Suddenly a wacky Hangover-style comedy about a guy who is pushed way outside his comfort zone becomes a vulgar but rather poignant character study about a guy who is pushed way outside his comfort zone. Dan isn’t gay, and probably wouldn’t even consider himself bi, even though he just got banged by his high school idol. He’s happily married to a woman (Kathryn Hahn, who seriously must work 24 hours a day to be as ubiquitous as she has been lately) and for him, sex is about emotional intimacy. For Oliver, sex is clearly about power and validating his self-worth. So after the two guys do it and Oliver starts to treat Dan like just another lay, it sends Dan into a tailspin.
It’s a pretty subversive idea for a movie, especially one disguised as a bro comedy: what happens when bromance blossoms into romance (one-sided, maybe, but still)? It’s extremely tricky territory to navigate, and very few movies have pulled off telling this kind of story well. Mike White’s wonderfully squirmy Chuck & Buck managed to stick the landing a decade ago by playing things completely… well, straight (White appears in a small role here, likely no coincidence). Lynn Shelton’s charming Humpday also did a great job of drawing a fine between men who are progressive in their views of sexuality and men who are sexually progressive. It’s a tango on a tightrope over a pit of rusty shrapnel – even the slightest false move can topple the movie and raise the pitchforks of viewers (myself included) who don’t appreciate seeing their sexuality used as a plot device. (Chuck and Larry, I’m looking anywhere but at you.)

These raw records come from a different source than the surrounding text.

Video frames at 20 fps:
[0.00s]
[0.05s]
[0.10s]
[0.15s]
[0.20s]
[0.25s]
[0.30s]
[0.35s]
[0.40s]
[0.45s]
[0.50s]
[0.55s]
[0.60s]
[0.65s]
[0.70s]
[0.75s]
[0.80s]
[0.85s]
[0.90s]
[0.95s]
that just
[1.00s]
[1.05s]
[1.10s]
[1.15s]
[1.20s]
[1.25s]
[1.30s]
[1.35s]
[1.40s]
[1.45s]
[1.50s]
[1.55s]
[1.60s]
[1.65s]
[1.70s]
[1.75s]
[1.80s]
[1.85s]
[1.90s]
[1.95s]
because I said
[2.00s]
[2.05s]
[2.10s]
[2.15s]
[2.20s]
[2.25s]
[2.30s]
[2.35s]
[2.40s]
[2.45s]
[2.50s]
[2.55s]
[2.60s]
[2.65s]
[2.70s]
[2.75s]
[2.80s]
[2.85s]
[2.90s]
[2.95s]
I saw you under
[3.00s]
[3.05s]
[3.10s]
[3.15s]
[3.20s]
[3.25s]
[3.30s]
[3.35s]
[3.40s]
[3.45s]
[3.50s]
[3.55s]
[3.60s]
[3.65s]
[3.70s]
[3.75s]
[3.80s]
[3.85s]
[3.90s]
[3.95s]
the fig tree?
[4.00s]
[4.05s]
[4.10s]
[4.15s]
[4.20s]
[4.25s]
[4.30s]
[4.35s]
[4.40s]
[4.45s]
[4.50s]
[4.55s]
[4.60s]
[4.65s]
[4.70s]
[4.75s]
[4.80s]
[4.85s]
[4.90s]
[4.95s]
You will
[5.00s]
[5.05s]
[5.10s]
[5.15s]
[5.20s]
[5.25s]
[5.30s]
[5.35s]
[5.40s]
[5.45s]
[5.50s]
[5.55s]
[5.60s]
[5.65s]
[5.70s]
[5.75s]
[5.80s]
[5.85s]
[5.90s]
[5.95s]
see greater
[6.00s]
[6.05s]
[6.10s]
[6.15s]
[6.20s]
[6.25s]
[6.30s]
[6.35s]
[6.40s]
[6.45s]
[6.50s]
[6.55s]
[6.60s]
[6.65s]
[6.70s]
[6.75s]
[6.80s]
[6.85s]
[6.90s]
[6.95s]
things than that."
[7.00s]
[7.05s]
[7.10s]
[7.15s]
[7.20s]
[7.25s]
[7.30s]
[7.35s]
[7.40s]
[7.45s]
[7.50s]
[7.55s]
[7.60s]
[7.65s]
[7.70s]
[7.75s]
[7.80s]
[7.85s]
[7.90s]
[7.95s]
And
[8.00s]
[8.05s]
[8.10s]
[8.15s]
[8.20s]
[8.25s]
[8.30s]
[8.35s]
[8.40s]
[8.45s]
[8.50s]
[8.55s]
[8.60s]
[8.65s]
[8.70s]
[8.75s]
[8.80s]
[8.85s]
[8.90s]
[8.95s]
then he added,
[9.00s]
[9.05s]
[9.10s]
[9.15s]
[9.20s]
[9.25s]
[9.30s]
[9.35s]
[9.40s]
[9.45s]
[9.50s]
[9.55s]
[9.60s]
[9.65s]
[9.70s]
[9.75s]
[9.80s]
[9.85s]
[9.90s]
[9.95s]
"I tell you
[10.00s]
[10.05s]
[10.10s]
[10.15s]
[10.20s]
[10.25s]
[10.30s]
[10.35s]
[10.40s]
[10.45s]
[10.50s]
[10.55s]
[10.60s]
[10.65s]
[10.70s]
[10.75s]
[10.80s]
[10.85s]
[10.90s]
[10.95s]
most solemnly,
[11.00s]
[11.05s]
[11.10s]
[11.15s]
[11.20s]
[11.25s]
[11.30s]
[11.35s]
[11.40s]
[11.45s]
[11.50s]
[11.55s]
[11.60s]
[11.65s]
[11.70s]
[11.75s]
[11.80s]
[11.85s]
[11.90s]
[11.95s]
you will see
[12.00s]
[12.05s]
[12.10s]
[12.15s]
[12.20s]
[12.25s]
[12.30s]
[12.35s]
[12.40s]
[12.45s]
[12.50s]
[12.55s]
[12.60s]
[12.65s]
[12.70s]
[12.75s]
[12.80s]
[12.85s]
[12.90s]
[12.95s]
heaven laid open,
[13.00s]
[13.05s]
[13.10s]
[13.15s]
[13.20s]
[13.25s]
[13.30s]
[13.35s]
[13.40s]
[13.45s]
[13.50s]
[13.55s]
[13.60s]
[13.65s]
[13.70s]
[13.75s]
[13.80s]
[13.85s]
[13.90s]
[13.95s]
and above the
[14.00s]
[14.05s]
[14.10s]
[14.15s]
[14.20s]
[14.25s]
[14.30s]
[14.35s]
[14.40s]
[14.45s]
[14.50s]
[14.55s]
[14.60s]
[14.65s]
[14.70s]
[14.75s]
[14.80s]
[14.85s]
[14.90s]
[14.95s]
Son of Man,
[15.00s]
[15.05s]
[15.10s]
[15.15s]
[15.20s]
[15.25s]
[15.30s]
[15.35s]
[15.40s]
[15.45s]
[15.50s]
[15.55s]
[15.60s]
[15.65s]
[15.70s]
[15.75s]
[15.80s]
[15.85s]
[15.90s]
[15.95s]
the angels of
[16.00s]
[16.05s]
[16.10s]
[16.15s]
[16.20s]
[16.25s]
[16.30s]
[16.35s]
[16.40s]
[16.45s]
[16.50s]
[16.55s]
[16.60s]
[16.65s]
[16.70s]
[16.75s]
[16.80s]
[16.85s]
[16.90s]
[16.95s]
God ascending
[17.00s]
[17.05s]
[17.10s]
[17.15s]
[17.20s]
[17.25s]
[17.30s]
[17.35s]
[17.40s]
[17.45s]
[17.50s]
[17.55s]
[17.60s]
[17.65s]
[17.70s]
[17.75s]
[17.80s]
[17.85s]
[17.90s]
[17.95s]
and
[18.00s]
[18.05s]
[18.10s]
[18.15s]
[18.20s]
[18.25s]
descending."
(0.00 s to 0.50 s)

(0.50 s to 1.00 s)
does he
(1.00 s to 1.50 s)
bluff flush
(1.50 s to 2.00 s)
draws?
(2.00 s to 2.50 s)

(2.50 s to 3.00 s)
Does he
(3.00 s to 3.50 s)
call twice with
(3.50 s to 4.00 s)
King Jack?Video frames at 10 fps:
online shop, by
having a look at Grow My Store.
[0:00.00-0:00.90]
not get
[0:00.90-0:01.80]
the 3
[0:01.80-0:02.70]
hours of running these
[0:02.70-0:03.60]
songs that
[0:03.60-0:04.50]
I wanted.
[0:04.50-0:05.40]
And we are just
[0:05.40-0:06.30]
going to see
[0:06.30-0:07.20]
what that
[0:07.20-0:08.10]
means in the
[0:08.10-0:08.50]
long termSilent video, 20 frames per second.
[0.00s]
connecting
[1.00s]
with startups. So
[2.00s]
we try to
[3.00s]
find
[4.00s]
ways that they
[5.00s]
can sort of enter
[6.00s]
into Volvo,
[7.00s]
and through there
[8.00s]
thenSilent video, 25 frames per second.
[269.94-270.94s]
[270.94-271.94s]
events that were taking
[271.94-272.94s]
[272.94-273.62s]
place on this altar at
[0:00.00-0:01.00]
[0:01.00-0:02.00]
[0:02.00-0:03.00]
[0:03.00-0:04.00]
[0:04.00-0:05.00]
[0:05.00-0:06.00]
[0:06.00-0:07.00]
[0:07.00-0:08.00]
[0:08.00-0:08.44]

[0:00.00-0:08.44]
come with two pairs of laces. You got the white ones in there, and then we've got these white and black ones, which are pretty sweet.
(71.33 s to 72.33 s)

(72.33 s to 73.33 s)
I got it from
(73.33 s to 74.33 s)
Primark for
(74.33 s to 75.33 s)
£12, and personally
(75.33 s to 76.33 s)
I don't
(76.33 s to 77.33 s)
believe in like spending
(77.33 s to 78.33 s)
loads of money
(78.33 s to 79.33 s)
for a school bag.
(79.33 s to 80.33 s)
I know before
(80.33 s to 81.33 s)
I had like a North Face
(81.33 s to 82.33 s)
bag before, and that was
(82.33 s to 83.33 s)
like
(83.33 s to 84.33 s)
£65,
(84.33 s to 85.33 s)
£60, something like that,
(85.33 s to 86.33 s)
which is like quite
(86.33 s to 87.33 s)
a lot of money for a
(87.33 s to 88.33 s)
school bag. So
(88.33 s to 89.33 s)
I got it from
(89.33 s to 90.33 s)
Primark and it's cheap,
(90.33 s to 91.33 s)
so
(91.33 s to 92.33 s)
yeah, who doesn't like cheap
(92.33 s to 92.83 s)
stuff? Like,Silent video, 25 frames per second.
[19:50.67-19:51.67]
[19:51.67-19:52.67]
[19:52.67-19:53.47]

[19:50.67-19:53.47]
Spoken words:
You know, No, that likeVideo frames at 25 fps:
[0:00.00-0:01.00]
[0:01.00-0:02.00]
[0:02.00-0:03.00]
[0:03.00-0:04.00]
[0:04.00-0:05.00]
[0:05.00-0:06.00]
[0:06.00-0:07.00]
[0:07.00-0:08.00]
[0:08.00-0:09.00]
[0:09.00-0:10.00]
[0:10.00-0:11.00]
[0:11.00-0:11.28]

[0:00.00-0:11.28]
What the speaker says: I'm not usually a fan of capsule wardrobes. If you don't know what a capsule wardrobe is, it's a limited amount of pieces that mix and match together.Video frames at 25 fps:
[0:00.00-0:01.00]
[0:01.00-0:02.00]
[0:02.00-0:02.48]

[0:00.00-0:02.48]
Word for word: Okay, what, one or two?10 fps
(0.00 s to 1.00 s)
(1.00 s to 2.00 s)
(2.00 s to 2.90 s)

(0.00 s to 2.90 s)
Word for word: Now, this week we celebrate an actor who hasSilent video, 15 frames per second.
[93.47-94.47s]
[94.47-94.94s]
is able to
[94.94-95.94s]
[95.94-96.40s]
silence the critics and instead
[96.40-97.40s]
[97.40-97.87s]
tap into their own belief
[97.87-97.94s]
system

While that’s thankfully not the case here, The D Train’s attempts to have it both ways unfortunately don’t work nearly as well as Oliver’s do. The movie is either an unfunny comedy or an uncharacteristically flippant drama, depending on how you look at it – and neither result is as entertaining or as emotionally engaging as the material demands. While both actors are game with the edgy concept (the supernaturally youthful Marsden in particular nails the balance of gorgeous jerk and sad softie needed to make Oliver feel like more than an outtake from an Axe Body Spray commercial, or, even worse, a cliched “evil bisexual” who’s only here to fuck with everyone), the solid premise feels half-baked in its execution, with too many diversions and sideplots needlessly diluting the story.
Still, you have to give them points for trying, and for they take the idea all the way to its breaking point with minimal gay panic and only a few cheap jokes. Sex is complicated, and so is friendship – especially among teenage guys living on a broad spectrum of self-esteem. These characters are nearly 40, but their relationships are still largely defined by their high school pack system and its alpha-fearing hierarchies. It’s hard to watch Dan systematically destroy his life over the affections of another man because – let’s face it, guys – many of us have been there. The fact that he’s not even gay is, at the end of the day, irrelevant; all men seek attention and affection from other men in many forms. Most of us just aren’t lucky enough to find that affection in a hot night in the sack with James Marsden.
As I said earlier, The D Train is an interesting movie, and I found it brave in its willingness to ask mature questions about sexuality and emotional intimacy between men. It’s unfortunately just not funny enough to meet the audience expectations it sets up by framing itself as a comedy, and drags a bit until the one-night-stand flips the script. (It feels much longer than 97 minutes.) But it’s a film with bona fide Hollywood actors tackling gay material in a way that’s not offensive and seems to genuinely want to broaden the discussion of sexuality, and that’s a train I’m happy to hop aboard.